┌─ Materials provided
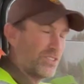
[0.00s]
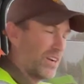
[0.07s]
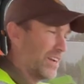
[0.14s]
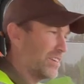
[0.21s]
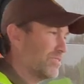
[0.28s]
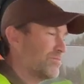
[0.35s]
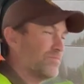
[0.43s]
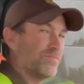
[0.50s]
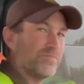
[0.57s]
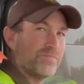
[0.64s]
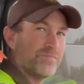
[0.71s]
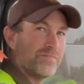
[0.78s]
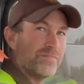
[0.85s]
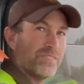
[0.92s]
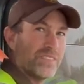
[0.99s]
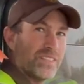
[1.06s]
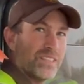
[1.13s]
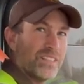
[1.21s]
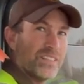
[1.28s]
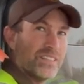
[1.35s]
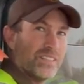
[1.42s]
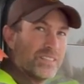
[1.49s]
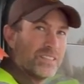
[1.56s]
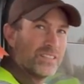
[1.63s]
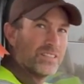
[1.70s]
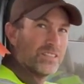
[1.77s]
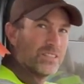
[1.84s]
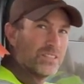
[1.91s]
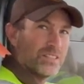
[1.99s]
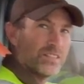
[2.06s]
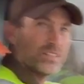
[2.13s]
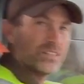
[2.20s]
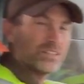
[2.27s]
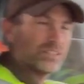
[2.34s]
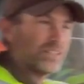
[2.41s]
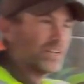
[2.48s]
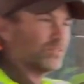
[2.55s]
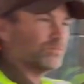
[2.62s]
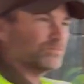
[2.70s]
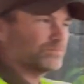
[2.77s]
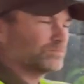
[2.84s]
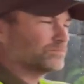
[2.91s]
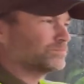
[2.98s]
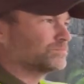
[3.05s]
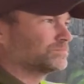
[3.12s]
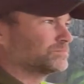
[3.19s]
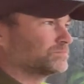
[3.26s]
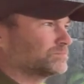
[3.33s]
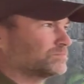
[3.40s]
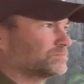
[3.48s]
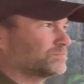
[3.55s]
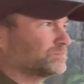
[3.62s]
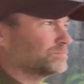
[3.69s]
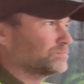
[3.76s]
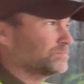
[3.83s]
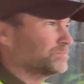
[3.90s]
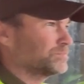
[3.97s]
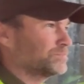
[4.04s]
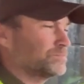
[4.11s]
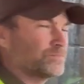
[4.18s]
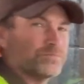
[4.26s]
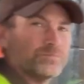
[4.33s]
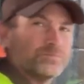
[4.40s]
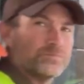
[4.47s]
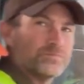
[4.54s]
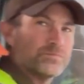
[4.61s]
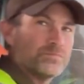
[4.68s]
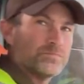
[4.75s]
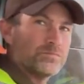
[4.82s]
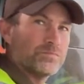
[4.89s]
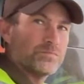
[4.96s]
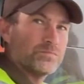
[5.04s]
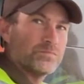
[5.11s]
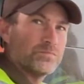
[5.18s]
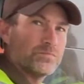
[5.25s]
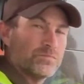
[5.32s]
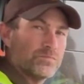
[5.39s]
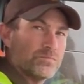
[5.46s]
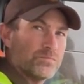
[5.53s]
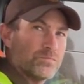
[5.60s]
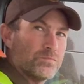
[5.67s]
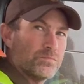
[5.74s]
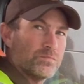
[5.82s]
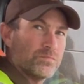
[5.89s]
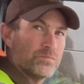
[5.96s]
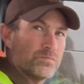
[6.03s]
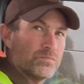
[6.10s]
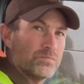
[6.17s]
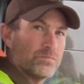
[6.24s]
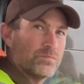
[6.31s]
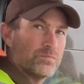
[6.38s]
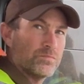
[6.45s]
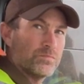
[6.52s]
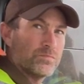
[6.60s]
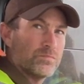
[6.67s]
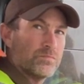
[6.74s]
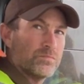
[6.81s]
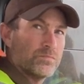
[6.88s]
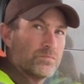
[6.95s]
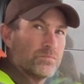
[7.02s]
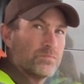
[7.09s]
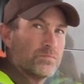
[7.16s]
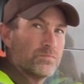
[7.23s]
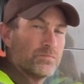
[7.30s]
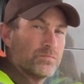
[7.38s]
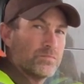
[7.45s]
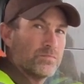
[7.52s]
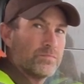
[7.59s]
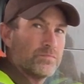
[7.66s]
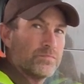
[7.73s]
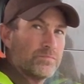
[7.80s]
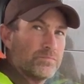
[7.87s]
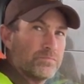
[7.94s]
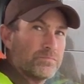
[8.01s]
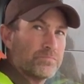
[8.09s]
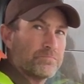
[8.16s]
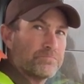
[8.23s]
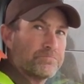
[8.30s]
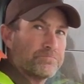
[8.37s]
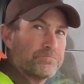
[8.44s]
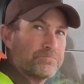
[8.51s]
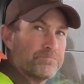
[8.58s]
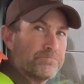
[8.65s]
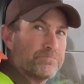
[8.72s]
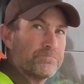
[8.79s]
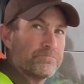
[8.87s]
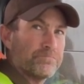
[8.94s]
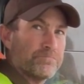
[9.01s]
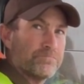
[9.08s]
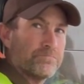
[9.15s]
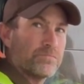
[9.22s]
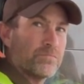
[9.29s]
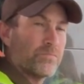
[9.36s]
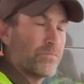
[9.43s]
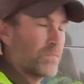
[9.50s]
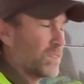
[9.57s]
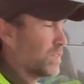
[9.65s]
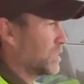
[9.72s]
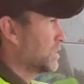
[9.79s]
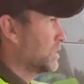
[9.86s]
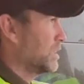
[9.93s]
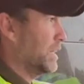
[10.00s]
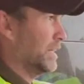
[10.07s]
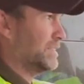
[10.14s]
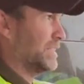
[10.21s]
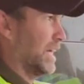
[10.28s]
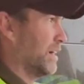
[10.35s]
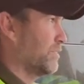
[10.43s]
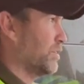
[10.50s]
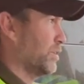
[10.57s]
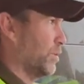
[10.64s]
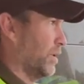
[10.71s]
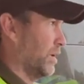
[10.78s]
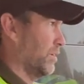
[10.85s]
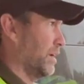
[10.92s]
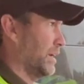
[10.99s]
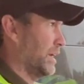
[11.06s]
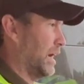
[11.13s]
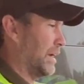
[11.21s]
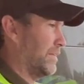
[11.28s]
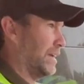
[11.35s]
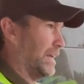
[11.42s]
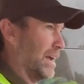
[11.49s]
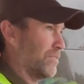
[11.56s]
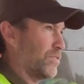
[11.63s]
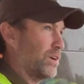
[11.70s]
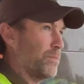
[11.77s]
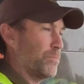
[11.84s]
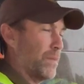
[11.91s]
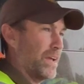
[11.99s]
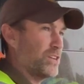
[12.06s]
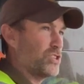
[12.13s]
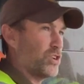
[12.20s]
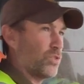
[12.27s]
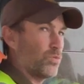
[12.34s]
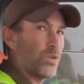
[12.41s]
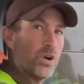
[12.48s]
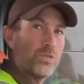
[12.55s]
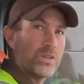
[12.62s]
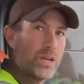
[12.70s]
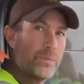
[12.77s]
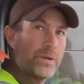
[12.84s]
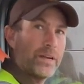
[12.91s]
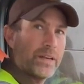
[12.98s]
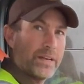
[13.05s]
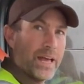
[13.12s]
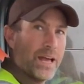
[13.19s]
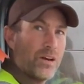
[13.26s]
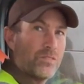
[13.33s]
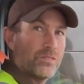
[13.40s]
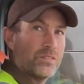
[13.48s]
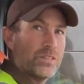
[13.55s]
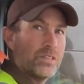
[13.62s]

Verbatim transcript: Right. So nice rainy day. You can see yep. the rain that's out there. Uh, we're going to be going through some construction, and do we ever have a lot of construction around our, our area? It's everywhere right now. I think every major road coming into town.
└─
**Goal of the exercise**.
Output nothing but the records, word for word, and none of their pictures.

**Answer to the problem**.
[0.00s]
[0.07s]
[0.14s]
[0.21s]
[0.28s]
[0.35s]
[0.43s]
[0.50s]
[0.57s]
[0.64s]
[0.71s]
[0.78s]
[0.85s]
[0.92s]
[0.99s]
[1.06s]
[1.13s]
[1.21s]
[1.28s]
[1.35s]
[1.42s]
[1.49s]
[1.56s]
[1.63s]
[1.70s]
[1.77s]
[1.84s]
[1.91s]
[1.99s]
[2.06s]
[2.13s]
[2.20s]
[2.27s]
[2.34s]
[2.41s]
[2.48s]
[2.55s]
[2.62s]
[2.70s]
[2.77s]
[2.84s]
[2.91s]
[2.98s]
[3.05s]
[3.12s]
[3.19s]
[3.26s]
[3.33s]
[3.40s]
[3.48s]
[3.55s]
[3.62s]
[3.69s]
[3.76s]
[3.83s]
[3.90s]
[3.97s]
[4.04s]
[4.11s]
[4.18s]
[4.26s]
[4.33s]
[4.40s]
[4.47s]
[4.54s]
[4.61s]
[4.68s]
[4.75s]
[4.82s]
[4.89s]
[4.96s]
[5.04s]
[5.11s]
[5.18s]
[5.25s]
[5.32s]
[5.39s]
[5.46s]
[5.53s]
[5.60s]
[5.67s]
[5.74s]
[5.82s]
[5.89s]
[5.96s]
[6.03s]
[6.10s]
[6.17s]
[6.24s]
[6.31s]
[6.38s]
[6.45s]
[6.52s]
[6.60s]
[6.67s]
[6.74s]
[6.81s]
[6.88s]
[6.95s]
[7.02s]
[7.09s]
[7.16s]
[7.23s]
[7.30s]
[7.38s]
[7.45s]
[7.52s]
[7.59s]
[7.66s]
[7.73s]
[7.80s]
[7.87s]
[7.94s]
[8.01s]
[8.09s]
[8.16s]
[8.23s]
[8.30s]
[8.37s]
[8.44s]
[8.51s]
[8.58s]
[8.65s]
[8.72s]
[8.79s]
[8.87s]
[8.94s]
[9.01s]
[9.08s]
[9.15s]
[9.22s]
[9.29s]
[9.36s]
[9.43s]
[9.50s]
[9.57s]
[9.65s]
[9.72s]
[9.79s]
[9.86s]
[9.93s]
[10.00s]
[10.07s]
[10.14s]
[10.21s]
[10.28s]
[10.35s]
[10.43s]
[10.50s]
[10.57s]
[10.64s]
[10.71s]
[10.78s]
[10.85s]
[10.92s]
[10.99s]
[11.06s]
[11.13s]
[11.21s]
[11.28s]
[11.35s]
[11.42s]
[11.49s]
[11.56s]
[11.63s]
[11.70s]
[11.77s]
[11.84s]
[11.91s]
[11.99s]
[12.06s]
[12.13s]
[12.20s]
[12.27s]
[12.34s]
[12.41s]
[12.48s]
[12.55s]
[12.62s]
[12.70s]
[12.77s]
[12.84s]
[12.91s]
[12.98s]
[13.05s]
[13.12s]
[13.19s]
[13.26s]
[13.33s]
[13.40s]
[13.48s]
[13.55s]
[13.62s]

Verbatim transcript: Right. So nice rainy day. You can see yep. the rain that's out there. Uh, we're going to be going through some construction, and do we ever have a lot of construction around our, our area? It's everywhere right now. I think every major road coming into town.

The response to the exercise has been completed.